The company said the drive chain of these motorcycles can break to pose a crash hazard and/or property damage.

The recall involves Model Year 2021 KTM, Husqvarna and GASGAS off-road closed course/competition motorcycles. The models include KTM 250 SX, 250 SX-F, 350 SX-F and 450 SMR; Husqvarna TC 125 and FC 250; and GASGAS MC 125, MC 250F and MC 450F.

The KTM motorcycles are orange, black and white with a white KTM logo on both sides of the shrouds. The Husqvarna motorcycles are white, blue and yellow with the blue Husqvarna logo on both sides of the shrouds. Meanwhile, The GASGAS motorcycles are red with a white GASGAS logo on both sides of the shrouds.

However, the company said it has not received any reports of incidents involving the recalled models of the motorcycles.

The company advised consumers to immediately stop riding the recalled closed course competition motorcycles and contact an authorized KTM, Husqvarna or GASGAS Motorcycles dealer to schedule a free repair, which involves replacing the drive chain.

All the recalled motorcycles were manufactured by KYM AG in Austria and imported into the U.S. by Amherst, Ohio-based KTM North America Inc. These vehicles distributed across the U.S. by KTM North America Inc., Husqvarna Motorcycles North America Inc. and GASGAS Motorcycles.

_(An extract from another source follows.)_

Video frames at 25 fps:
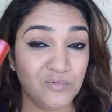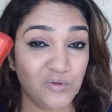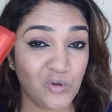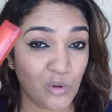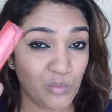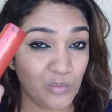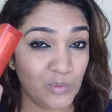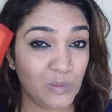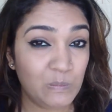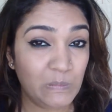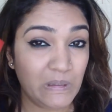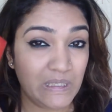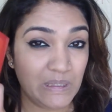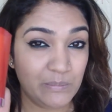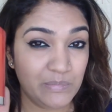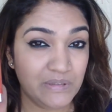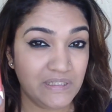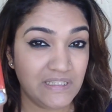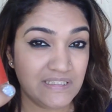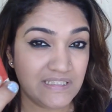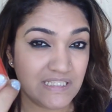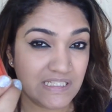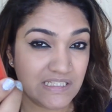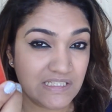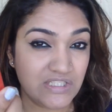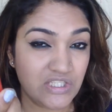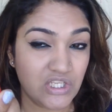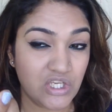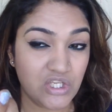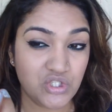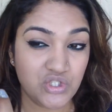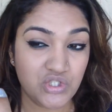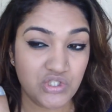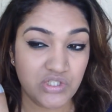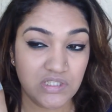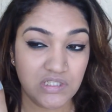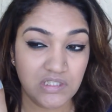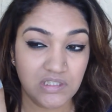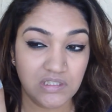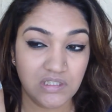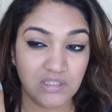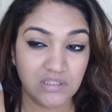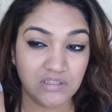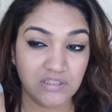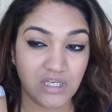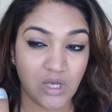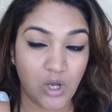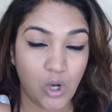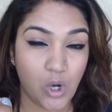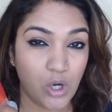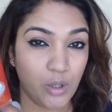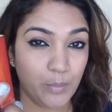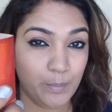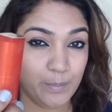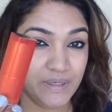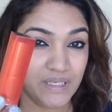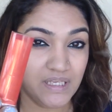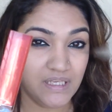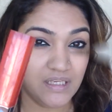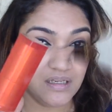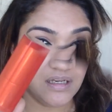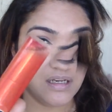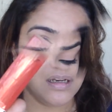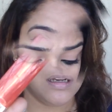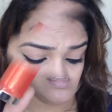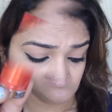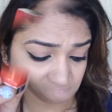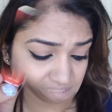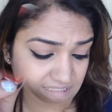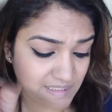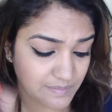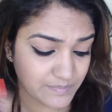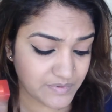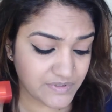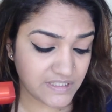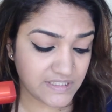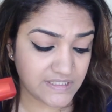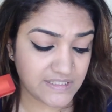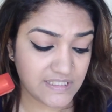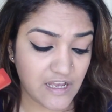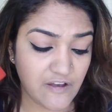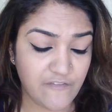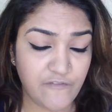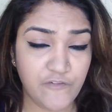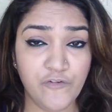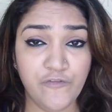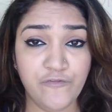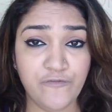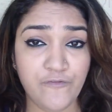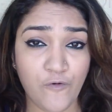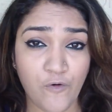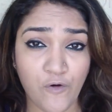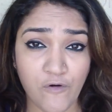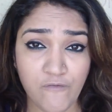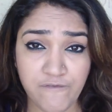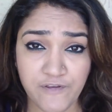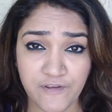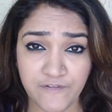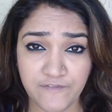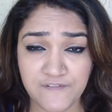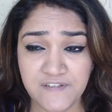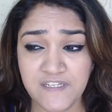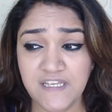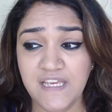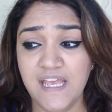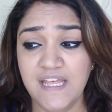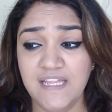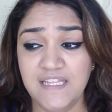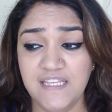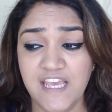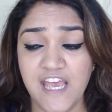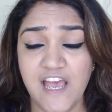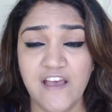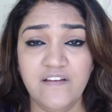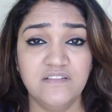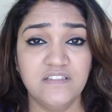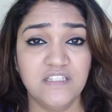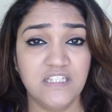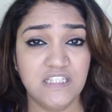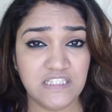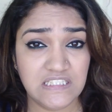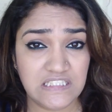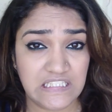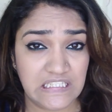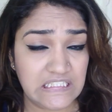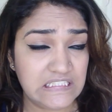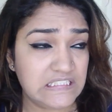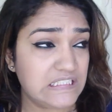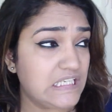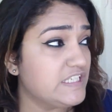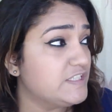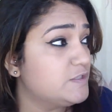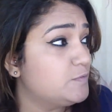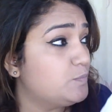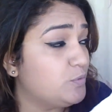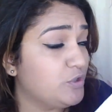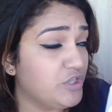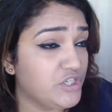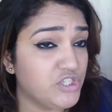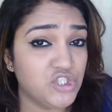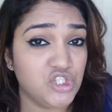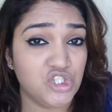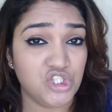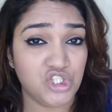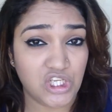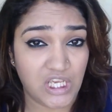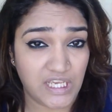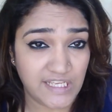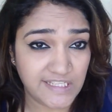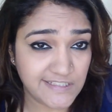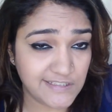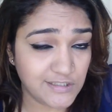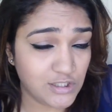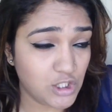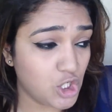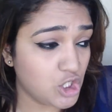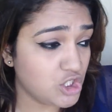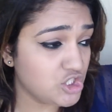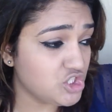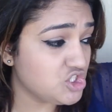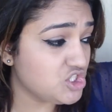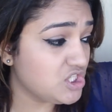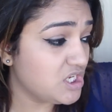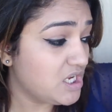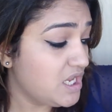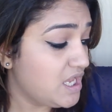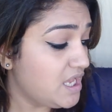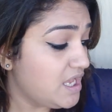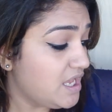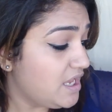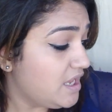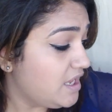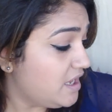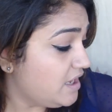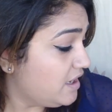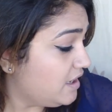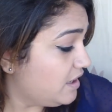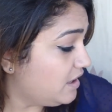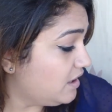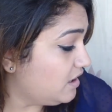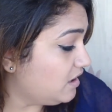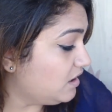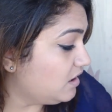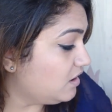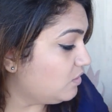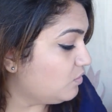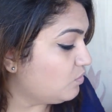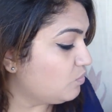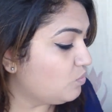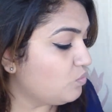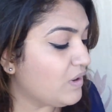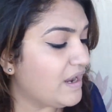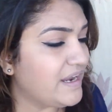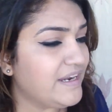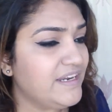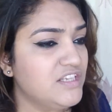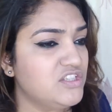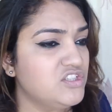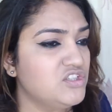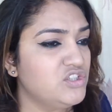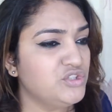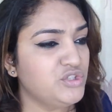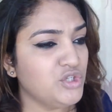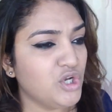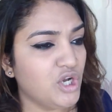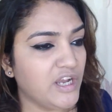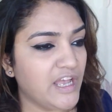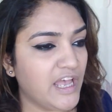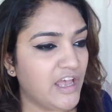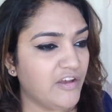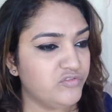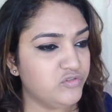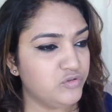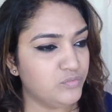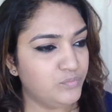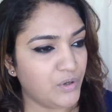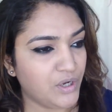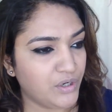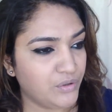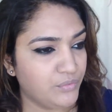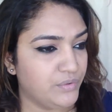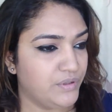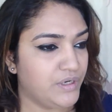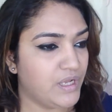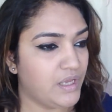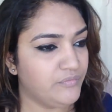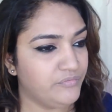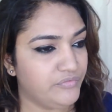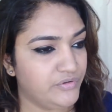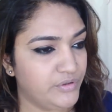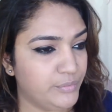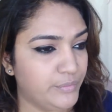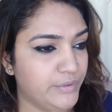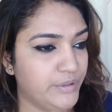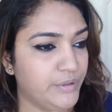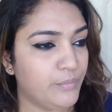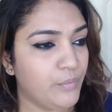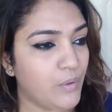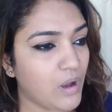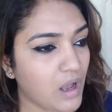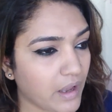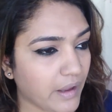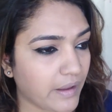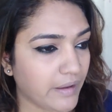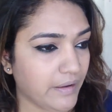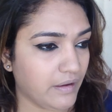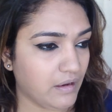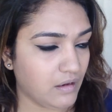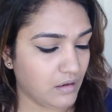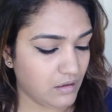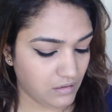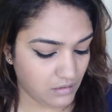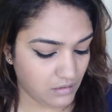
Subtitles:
normal Maybelline Sensational, yeah, hopping. So these lipsticks are for $4.50 and they have 6 spring shades launched. Why does the dog have to bark when I'm filming? Why?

They were sold at KTM, Husqvarna and GASGAS Motorcycles authorized dealers across the U.S. from June 2020 through February 2021 for between $6,800 and $11,400.

Earlier in the month, KTM and Husqvarna Motorcycles North American had recalled about 300 model year 2021 KTM SX-E 5 and Husqvarna EE-5 closed course/competition mini-motorcycles with an electric motor as water can get into the battery to cause a short circuit, posing a crash hazard.